RECORD EXTRACTS: Begin

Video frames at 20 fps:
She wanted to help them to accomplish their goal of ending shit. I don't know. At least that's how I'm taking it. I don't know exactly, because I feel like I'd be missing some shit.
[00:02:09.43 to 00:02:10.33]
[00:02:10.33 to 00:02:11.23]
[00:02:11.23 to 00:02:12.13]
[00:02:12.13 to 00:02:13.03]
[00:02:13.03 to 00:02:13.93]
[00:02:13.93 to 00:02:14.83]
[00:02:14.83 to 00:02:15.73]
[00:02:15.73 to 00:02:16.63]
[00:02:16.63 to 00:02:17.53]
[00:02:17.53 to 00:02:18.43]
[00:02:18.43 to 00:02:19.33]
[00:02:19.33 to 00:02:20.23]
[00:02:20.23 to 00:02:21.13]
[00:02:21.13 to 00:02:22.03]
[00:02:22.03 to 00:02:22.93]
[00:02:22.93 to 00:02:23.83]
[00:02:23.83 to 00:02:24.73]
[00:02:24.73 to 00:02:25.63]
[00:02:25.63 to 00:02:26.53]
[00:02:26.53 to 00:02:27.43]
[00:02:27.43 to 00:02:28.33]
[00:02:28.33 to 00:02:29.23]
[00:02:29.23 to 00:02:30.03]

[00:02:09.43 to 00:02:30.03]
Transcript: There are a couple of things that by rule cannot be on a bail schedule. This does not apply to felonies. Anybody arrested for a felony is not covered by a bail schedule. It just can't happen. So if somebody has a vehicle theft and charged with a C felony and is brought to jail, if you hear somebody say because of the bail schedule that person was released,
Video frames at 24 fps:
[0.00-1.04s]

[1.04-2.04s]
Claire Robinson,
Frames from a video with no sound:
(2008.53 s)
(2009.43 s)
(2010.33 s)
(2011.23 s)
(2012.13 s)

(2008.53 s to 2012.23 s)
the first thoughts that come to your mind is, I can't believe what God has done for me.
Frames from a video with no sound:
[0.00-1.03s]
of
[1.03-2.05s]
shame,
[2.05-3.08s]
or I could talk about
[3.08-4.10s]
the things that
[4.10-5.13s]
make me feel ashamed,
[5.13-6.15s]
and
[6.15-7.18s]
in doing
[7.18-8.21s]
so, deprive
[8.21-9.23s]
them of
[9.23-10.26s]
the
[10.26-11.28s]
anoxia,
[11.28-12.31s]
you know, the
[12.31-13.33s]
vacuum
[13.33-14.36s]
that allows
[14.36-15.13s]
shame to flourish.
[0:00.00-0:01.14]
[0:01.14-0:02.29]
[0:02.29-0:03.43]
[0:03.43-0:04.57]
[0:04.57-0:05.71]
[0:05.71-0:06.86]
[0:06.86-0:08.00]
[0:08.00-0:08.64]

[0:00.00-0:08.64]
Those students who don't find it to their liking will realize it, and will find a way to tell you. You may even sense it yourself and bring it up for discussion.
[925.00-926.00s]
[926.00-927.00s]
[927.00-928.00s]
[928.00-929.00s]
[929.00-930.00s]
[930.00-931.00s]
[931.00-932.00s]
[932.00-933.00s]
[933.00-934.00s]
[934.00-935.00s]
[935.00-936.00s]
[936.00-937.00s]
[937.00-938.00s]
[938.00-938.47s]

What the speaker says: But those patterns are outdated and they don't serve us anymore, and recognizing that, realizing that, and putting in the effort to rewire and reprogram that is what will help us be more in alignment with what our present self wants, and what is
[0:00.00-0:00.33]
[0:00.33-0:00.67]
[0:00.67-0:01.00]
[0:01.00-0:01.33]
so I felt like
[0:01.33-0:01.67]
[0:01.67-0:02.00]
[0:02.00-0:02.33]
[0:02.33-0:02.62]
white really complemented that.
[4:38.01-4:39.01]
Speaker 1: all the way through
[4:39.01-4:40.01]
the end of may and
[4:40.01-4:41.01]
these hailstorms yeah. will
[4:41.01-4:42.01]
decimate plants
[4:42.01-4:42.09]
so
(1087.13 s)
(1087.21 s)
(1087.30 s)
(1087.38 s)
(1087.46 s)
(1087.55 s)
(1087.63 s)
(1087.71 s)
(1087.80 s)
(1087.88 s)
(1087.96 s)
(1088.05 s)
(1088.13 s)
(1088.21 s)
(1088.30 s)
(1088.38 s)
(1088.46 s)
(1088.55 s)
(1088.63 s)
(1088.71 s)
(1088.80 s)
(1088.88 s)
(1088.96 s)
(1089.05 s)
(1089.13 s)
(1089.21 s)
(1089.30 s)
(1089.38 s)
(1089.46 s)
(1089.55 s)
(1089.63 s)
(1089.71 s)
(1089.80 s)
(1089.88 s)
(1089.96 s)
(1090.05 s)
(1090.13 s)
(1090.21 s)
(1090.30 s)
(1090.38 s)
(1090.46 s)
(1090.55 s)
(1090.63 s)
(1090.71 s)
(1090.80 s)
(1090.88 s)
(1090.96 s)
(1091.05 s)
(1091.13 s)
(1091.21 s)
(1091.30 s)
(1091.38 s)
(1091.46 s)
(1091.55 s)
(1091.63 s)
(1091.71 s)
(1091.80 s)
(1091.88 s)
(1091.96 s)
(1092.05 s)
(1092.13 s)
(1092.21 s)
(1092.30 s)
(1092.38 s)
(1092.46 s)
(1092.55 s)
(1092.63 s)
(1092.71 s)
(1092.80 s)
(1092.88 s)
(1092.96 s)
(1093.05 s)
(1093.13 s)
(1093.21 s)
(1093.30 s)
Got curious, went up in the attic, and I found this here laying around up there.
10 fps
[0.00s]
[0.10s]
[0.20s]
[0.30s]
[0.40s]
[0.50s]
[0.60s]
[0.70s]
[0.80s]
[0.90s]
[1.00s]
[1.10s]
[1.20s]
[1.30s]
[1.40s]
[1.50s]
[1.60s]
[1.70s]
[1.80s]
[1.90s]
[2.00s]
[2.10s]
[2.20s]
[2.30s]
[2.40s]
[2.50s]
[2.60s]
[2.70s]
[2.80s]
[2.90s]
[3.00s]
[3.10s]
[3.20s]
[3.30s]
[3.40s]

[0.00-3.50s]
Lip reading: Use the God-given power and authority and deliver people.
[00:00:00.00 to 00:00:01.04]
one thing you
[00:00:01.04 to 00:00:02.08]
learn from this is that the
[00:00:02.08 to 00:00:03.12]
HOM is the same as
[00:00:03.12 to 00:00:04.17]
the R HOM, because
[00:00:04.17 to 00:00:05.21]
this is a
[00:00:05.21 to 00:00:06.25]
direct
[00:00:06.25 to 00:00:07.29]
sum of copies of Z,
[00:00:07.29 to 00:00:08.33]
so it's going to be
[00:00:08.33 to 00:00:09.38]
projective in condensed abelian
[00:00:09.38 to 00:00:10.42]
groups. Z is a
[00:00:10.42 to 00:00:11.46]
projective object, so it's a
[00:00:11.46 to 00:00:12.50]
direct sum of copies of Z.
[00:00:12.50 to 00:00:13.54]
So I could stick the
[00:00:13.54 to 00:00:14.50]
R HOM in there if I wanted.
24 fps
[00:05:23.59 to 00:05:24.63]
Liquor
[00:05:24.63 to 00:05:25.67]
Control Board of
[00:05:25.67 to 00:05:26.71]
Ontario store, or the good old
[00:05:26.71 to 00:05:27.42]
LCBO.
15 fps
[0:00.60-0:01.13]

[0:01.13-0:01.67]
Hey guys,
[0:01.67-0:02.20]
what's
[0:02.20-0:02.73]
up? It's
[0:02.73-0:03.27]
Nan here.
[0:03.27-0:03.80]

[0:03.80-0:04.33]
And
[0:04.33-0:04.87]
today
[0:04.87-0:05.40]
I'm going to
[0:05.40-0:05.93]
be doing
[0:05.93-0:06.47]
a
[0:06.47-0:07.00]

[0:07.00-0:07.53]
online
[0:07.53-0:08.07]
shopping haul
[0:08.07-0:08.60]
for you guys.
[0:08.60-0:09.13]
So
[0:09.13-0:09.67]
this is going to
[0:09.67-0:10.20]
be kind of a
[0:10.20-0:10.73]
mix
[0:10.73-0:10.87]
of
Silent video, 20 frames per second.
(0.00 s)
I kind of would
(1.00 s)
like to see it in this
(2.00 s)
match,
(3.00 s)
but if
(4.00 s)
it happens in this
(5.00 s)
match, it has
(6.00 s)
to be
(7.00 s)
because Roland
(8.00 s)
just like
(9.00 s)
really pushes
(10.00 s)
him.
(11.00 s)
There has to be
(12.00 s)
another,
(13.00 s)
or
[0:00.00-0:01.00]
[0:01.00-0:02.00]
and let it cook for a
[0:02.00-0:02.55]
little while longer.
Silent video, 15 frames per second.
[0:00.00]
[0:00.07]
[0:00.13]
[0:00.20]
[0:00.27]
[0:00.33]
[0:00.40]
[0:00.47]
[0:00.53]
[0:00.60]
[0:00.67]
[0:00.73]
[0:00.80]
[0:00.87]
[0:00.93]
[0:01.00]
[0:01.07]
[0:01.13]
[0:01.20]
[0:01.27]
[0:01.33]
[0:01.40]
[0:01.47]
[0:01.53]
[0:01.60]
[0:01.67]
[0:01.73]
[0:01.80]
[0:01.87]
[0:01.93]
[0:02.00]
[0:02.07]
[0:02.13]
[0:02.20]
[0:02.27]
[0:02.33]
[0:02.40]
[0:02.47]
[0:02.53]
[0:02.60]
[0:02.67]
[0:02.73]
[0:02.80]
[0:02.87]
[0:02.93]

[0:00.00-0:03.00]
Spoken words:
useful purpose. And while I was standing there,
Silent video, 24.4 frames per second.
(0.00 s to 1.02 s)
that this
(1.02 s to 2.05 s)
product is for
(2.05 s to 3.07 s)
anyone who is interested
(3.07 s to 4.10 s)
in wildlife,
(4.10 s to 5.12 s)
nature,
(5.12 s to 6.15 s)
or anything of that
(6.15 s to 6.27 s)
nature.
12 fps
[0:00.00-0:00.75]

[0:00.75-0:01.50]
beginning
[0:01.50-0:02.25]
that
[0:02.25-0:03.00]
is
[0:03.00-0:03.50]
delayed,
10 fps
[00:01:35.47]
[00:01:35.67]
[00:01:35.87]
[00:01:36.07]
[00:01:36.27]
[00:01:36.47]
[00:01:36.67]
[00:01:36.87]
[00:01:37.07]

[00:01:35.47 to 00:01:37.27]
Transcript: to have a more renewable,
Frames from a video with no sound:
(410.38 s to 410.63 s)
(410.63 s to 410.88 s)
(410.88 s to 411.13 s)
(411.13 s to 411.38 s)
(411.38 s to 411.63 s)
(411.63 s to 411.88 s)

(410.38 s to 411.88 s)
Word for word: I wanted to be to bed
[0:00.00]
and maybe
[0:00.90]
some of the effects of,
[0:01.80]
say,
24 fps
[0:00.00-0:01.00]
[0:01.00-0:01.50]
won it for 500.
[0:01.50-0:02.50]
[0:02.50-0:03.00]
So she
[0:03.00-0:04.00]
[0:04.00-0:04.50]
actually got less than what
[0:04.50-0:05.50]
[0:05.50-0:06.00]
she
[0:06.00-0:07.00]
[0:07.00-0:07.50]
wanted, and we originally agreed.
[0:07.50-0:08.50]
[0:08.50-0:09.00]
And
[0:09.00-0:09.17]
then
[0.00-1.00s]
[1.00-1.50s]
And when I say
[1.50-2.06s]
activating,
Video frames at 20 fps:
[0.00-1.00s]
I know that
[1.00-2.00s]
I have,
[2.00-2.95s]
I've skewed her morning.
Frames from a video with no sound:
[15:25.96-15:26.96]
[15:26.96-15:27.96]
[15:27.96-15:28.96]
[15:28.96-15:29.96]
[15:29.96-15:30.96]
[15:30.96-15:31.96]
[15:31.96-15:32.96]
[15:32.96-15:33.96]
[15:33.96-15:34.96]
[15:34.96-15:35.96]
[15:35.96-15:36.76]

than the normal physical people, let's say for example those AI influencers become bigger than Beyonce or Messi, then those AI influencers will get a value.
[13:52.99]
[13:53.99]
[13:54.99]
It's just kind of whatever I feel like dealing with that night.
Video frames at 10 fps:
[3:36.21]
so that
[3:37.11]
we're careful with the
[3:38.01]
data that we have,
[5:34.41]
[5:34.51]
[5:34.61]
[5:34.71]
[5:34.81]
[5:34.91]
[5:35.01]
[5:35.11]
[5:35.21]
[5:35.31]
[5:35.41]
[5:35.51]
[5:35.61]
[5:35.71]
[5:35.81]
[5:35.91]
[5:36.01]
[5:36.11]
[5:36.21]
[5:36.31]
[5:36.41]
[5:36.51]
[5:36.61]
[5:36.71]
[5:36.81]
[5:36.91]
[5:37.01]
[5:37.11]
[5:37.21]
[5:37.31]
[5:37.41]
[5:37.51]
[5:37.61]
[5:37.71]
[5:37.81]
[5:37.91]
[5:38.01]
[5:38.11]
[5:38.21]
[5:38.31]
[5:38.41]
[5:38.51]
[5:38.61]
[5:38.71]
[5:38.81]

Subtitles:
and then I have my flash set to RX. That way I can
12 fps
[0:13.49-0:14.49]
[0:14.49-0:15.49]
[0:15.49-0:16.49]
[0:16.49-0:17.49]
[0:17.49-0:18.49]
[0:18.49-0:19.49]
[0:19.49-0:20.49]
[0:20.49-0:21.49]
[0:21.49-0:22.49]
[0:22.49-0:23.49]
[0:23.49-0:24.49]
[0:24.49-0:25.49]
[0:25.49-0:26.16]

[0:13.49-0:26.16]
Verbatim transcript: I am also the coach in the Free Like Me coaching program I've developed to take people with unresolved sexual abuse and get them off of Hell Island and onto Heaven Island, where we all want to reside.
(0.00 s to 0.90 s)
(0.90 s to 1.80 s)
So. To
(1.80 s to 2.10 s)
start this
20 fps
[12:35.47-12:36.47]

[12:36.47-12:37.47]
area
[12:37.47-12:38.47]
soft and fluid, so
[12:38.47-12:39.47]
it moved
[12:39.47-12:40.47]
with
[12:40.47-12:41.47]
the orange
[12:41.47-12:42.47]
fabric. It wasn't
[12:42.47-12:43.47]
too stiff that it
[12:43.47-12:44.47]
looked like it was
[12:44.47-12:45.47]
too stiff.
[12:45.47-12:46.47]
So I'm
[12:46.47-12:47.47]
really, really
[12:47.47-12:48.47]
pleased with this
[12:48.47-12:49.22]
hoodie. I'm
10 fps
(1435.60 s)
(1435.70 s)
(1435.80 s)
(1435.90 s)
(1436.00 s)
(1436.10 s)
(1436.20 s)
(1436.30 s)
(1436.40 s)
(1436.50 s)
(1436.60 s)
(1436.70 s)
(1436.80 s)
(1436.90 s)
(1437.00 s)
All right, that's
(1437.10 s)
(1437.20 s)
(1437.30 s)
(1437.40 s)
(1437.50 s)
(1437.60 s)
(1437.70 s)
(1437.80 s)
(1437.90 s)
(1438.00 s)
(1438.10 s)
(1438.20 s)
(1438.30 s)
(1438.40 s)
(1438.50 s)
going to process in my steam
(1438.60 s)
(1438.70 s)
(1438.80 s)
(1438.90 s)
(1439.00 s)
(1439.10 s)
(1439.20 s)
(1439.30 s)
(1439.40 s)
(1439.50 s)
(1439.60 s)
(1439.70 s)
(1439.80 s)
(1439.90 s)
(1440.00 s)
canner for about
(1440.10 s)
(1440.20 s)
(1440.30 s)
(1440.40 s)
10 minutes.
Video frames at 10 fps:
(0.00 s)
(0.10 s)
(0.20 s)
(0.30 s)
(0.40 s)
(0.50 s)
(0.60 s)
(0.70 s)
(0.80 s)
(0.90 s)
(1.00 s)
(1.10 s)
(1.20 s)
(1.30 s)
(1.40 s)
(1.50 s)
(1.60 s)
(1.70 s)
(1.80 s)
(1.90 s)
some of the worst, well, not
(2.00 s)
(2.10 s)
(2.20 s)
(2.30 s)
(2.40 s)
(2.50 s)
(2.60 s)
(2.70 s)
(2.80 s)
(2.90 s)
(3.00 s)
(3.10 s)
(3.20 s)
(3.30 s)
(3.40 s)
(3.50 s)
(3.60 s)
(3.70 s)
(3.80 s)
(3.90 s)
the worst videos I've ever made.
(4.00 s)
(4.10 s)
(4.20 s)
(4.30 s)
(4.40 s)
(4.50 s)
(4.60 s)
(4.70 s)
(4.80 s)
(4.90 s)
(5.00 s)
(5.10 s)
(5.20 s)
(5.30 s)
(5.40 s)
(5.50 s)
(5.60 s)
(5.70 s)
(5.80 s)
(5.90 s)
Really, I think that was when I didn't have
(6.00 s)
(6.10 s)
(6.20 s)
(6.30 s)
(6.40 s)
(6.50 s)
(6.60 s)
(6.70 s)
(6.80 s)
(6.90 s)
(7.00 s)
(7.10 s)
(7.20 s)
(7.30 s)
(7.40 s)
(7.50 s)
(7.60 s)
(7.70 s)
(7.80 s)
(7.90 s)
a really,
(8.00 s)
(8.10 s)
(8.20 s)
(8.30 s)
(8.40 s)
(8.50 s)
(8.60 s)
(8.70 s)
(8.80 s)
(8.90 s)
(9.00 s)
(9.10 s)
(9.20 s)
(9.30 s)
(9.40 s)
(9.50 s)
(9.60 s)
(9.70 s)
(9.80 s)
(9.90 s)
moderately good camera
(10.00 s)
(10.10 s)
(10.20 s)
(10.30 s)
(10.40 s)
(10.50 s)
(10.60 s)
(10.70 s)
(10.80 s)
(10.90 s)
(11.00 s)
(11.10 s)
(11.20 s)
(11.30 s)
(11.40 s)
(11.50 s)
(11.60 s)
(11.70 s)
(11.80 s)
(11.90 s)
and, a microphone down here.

RECORD EXTRACTS: End

PROBLEM TO WORK ON
Each line from the start of the listing above through the line containing "[0:08.00-0:08.64]" must be reproduced exactly. Leave out the rest.

RESULT OF THIS EXERCISE
Video frames at 20 fps:
She wanted to help them to accomplish their goal of ending shit. I don't know. At least that's how I'm taking it. I don't know exactly, because I feel like I'd be missing some shit.
[00:02:09.43 to 00:02:10.33]
[00:02:10.33 to 00:02:11.23]
[00:02:11.23 to 00:02:12.13]
[00:02:12.13 to 00:02:13.03]
[00:02:13.03 to 00:02:13.93]
[00:02:13.93 to 00:02:14.83]
[00:02:14.83 to 00:02:15.73]
[00:02:15.73 to 00:02:16.63]
[00:02:16.63 to 00:02:17.53]
[00:02:17.53 to 00:02:18.43]
[00:02:18.43 to 00:02:19.33]
[00:02:19.33 to 00:02:20.23]
[00:02:20.23 to 00:02:21.13]
[00:02:21.13 to 00:02:22.03]
[00:02:22.03 to 00:02:22.93]
[00:02:22.93 to 00:02:23.83]
[00:02:23.83 to 00:02:24.73]
[00:02:24.73 to 00:02:25.63]
[00:02:25.63 to 00:02:26.53]
[00:02:26.53 to 00:02:27.43]
[00:02:27.43 to 00:02:28.33]
[00:02:28.33 to 00:02:29.23]
[00:02:29.23 to 00:02:30.03]

[00:02:09.43 to 00:02:30.03]
Transcript: There are a couple of things that by rule cannot be on a bail schedule. This does not apply to felonies. Anybody arrested for a felony is not covered by a bail schedule. It just can't happen. So if somebody has a vehicle theft and charged with a C felony and is brought to jail, if you hear somebody say because of the bail schedule that person was released,
Video frames at 24 fps:
[0.00-1.04s]

[1.04-2.04s]
Claire Robinson,
Frames from a video with no sound:
(2008.53 s)
(2009.43 s)
(2010.33 s)
(2011.23 s)
(2012.13 s)

(2008.53 s to 2012.23 s)
the first thoughts that come to your mind is, I can't believe what God has done for me.
Frames from a video with no sound:
[0.00-1.03s]
of
[1.03-2.05s]
shame,
[2.05-3.08s]
or I could talk about
[3.08-4.10s]
the things that
[4.10-5.13s]
make me feel ashamed,
[5.13-6.15s]
and
[6.15-7.18s]
in doing
[7.18-8.21s]
so, deprive
[8.21-9.23s]
them of
[9.23-10.26s]
the
[10.26-11.28s]
anoxia,
[11.28-12.31s]
you know, the
[12.31-13.33s]
vacuum
[13.33-14.36s]
that allows
[14.36-15.13s]
shame to flourish.
[0:00.00-0:01.14]
[0:01.14-0:02.29]
[0:02.29-0:03.43]
[0:03.43-0:04.57]
[0:04.57-0:05.71]
[0:05.71-0:06.86]
[0:06.86-0:08.00]
[0:08.00-0:08.64]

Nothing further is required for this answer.